The state budget has allocated $242.5 million to Stage Two of the Gawler electrification, but is seeking a 50/50 commitment to the $462.5 million project from the Federal Government in order for the project to go ahead.
It has also allocated 20 per cent of $415 million for the “relatively small” section of the North-South Corridor, but requires an 80 per cent Commonwealth commitment to funding to continue.
“If the Turnbull Government is genuinely committed to delivering a non-stop North-South Corridor by 2023, we need it to commit its share of funding for these projects so we can get on with delivering them.”

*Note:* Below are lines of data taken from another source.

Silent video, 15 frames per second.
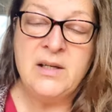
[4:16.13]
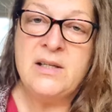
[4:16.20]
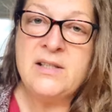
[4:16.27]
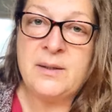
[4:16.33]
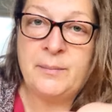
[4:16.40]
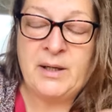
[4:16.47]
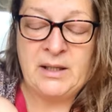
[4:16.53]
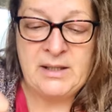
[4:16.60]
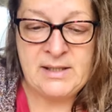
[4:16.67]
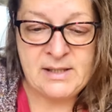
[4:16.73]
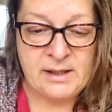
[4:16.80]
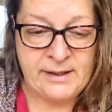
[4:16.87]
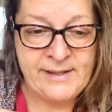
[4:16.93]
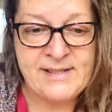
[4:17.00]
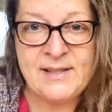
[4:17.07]
So I'm going to
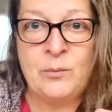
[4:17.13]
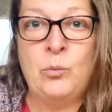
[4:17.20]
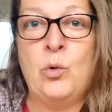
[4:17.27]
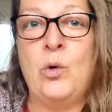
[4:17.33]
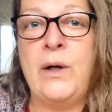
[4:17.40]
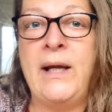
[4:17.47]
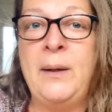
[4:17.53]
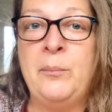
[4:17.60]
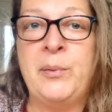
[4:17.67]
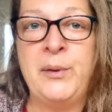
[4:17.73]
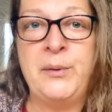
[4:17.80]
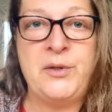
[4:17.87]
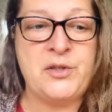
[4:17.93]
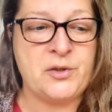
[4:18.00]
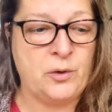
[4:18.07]
tie some walking
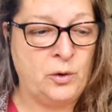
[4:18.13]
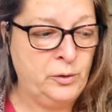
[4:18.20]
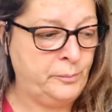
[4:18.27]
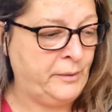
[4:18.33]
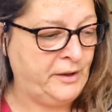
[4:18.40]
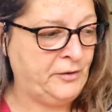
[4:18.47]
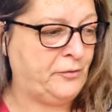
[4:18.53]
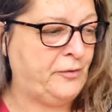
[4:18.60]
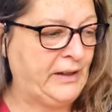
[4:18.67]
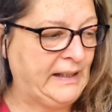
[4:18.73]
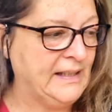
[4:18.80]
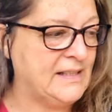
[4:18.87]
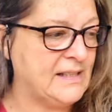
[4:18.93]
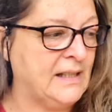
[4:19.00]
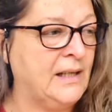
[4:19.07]
boots on my
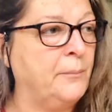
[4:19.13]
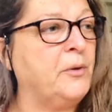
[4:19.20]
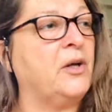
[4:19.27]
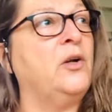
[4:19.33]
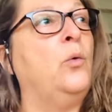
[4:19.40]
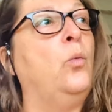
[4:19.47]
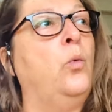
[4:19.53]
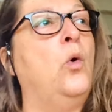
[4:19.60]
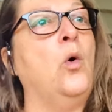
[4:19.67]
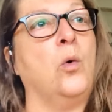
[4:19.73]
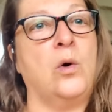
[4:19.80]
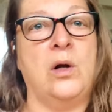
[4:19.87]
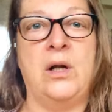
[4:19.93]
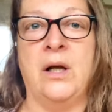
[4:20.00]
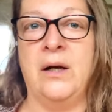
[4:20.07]
feet and I'm going to
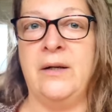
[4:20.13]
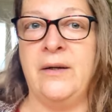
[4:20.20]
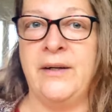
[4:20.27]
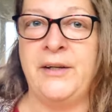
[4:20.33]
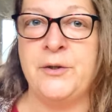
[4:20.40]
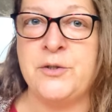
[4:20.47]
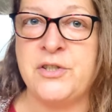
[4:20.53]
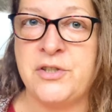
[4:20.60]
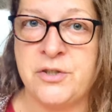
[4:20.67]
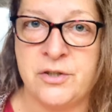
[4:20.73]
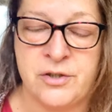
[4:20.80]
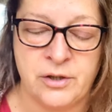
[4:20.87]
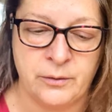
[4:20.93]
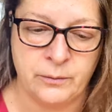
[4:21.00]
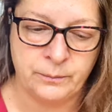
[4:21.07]
walk like I used to
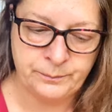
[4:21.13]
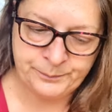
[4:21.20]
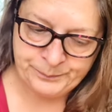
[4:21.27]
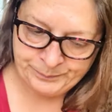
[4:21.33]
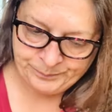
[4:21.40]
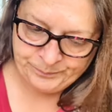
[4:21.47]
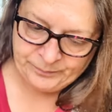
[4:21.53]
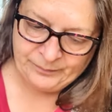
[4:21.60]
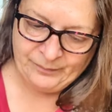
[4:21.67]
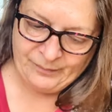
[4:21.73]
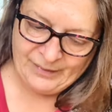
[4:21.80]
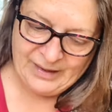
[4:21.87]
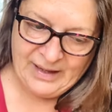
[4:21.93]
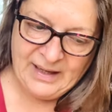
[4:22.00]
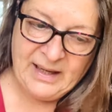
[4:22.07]
do.
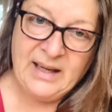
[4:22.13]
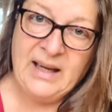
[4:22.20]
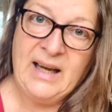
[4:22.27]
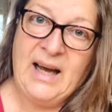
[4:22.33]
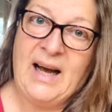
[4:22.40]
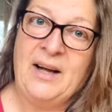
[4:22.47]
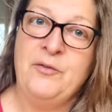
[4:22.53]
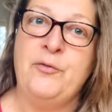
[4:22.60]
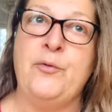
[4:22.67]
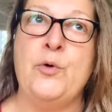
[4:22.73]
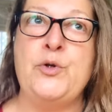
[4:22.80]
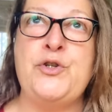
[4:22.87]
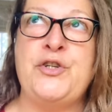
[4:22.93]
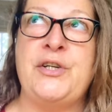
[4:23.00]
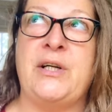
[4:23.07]

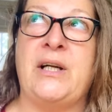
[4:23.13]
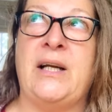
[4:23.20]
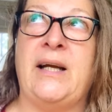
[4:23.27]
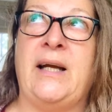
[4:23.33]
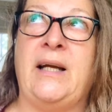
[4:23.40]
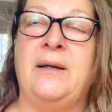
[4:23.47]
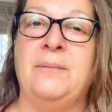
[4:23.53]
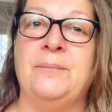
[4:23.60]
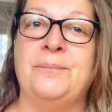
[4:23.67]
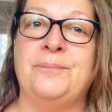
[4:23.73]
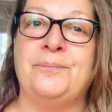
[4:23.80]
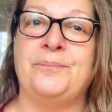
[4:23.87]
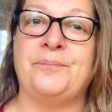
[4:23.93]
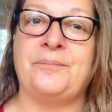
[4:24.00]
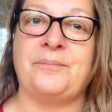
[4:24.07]
Unfortunately,
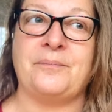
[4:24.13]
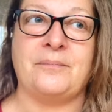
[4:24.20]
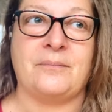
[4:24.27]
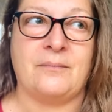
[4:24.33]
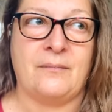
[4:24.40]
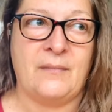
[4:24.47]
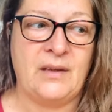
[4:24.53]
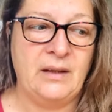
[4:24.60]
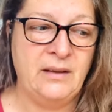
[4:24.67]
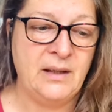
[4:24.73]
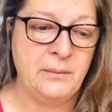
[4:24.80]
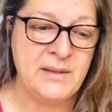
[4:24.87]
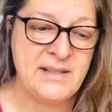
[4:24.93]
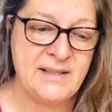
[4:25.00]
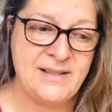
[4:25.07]

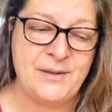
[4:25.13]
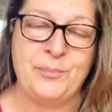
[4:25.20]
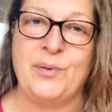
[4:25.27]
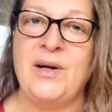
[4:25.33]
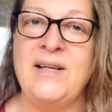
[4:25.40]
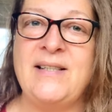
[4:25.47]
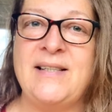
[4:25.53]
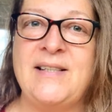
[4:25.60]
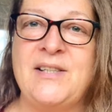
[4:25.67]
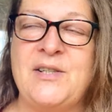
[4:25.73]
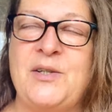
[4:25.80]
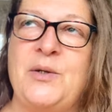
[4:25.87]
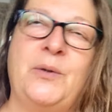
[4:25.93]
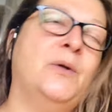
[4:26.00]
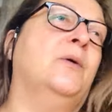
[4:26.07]
there was a surprise in
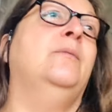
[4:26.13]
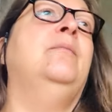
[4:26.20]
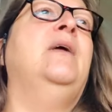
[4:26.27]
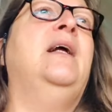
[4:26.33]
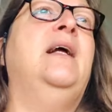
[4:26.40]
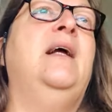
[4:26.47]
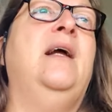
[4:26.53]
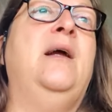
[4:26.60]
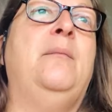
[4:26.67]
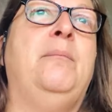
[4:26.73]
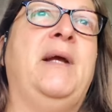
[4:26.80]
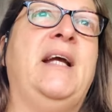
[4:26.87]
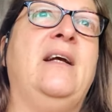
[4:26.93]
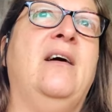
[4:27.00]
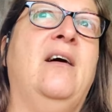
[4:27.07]
store,
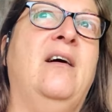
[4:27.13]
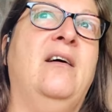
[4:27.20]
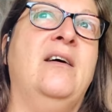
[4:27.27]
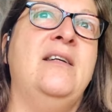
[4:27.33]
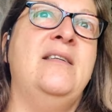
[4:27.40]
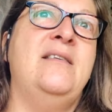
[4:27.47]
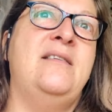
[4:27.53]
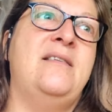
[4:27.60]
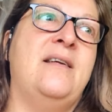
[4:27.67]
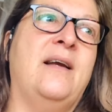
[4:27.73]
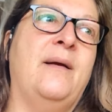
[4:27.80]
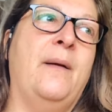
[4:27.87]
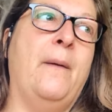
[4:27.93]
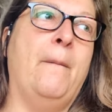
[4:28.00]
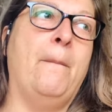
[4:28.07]
because
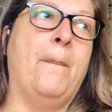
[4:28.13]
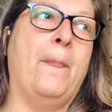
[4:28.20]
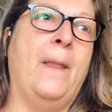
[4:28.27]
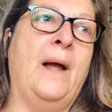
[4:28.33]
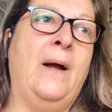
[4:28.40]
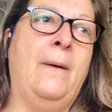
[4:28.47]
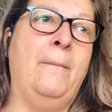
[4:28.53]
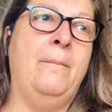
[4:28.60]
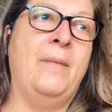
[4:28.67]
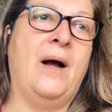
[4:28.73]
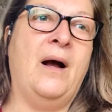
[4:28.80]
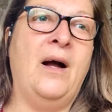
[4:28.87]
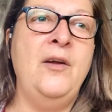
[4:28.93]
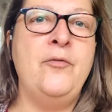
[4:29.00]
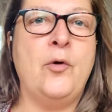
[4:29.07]

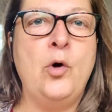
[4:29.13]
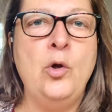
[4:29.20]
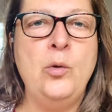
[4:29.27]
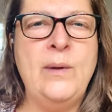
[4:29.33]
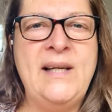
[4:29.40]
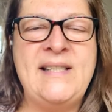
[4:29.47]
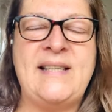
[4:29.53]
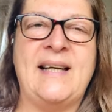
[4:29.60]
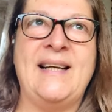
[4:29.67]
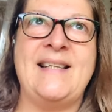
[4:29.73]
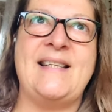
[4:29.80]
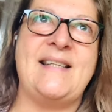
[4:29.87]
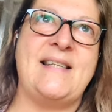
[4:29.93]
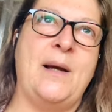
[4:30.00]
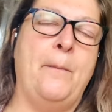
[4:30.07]
I've always
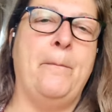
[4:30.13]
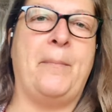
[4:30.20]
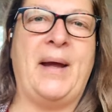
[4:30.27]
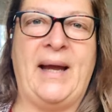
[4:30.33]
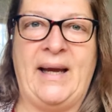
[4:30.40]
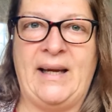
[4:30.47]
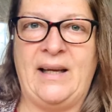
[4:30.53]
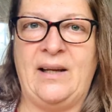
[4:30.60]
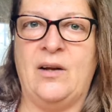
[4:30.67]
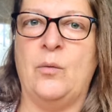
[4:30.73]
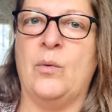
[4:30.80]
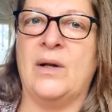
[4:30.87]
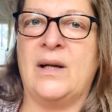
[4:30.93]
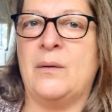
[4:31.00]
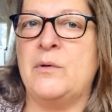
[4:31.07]
had some pain
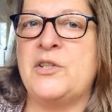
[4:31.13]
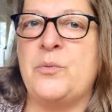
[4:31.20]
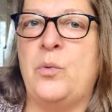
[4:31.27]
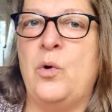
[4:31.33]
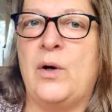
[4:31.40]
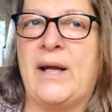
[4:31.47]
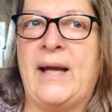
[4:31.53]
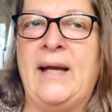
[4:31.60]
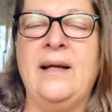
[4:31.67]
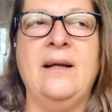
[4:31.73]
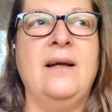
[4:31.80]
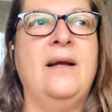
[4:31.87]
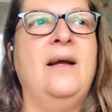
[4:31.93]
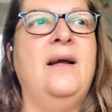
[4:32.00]
when I was walking,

In a new announcement, two new schools will be built by 2022 — one at Munno Para in Adelaide’s north and the other in the Aldinga/Sellicks Beach region in the south.
The facilities will cater for 1,400 students from reception to Year 12, 100 special school students and have a 55-place childcare centre.
The schools will be built under a public-private partnership model — used by the Government previously to construct so-called “super schools” across Adelaide.
Another new announcement includes un-costed plans to upgrade the Springbank, Daws and Goodwood road intersection.
Some $3.5 million has been allocated to upgrade the Blackwood roundabout in the Adelaide foothills. The community has been calling for plans to ease congestion for some time, with many people calling for a new arterial route to service Blackwood Park.
Mr Koutsantonis said such requests could be raised in a new $40 million Fund My Neighbourhood program to be launched in July.
It is designed to give communities a chance to nominate and vote on “neighbourhood improvement projects”.
No new trams but increased train services
The Government also committed $22 million over the next four years to increase evening, weekend and major event train services on all lines.
This includes Gawler, Outer Harbor, Seaford, Tonsley and Belair lines running to a 30-minute frequency instead of 60-minutes during weeknights.
It has also committed $15 million to build multi-level park-and-ride facilities at Tea Tree Plaza and Klemzig in the city’s north.
The budget has also laid groundwork towards a cleaner car future, by allocating $8.2 million to the construction of a hydrogen production facility, refuelling station and a trial for six hydrogen-fuelled buses.
It also allocates $200,000 for 10 parking spaces with electric vehicle charging facilities.
With other previously announced big-ticket items such as the $550 million energy plan, and $1.1 billion in health infrastructure spending, including a new $528 million Women’s Hospital in the CBD, forecast surpluses have been slashed across the forward estimates.
Mr Koutsantonis said the Government had chosen to spend money to create jobs in the lead-up to Holden’s closure.
A surplus of $72 million is now forecast next financial year — down from $382 million promised at last year’s mid-year budget update.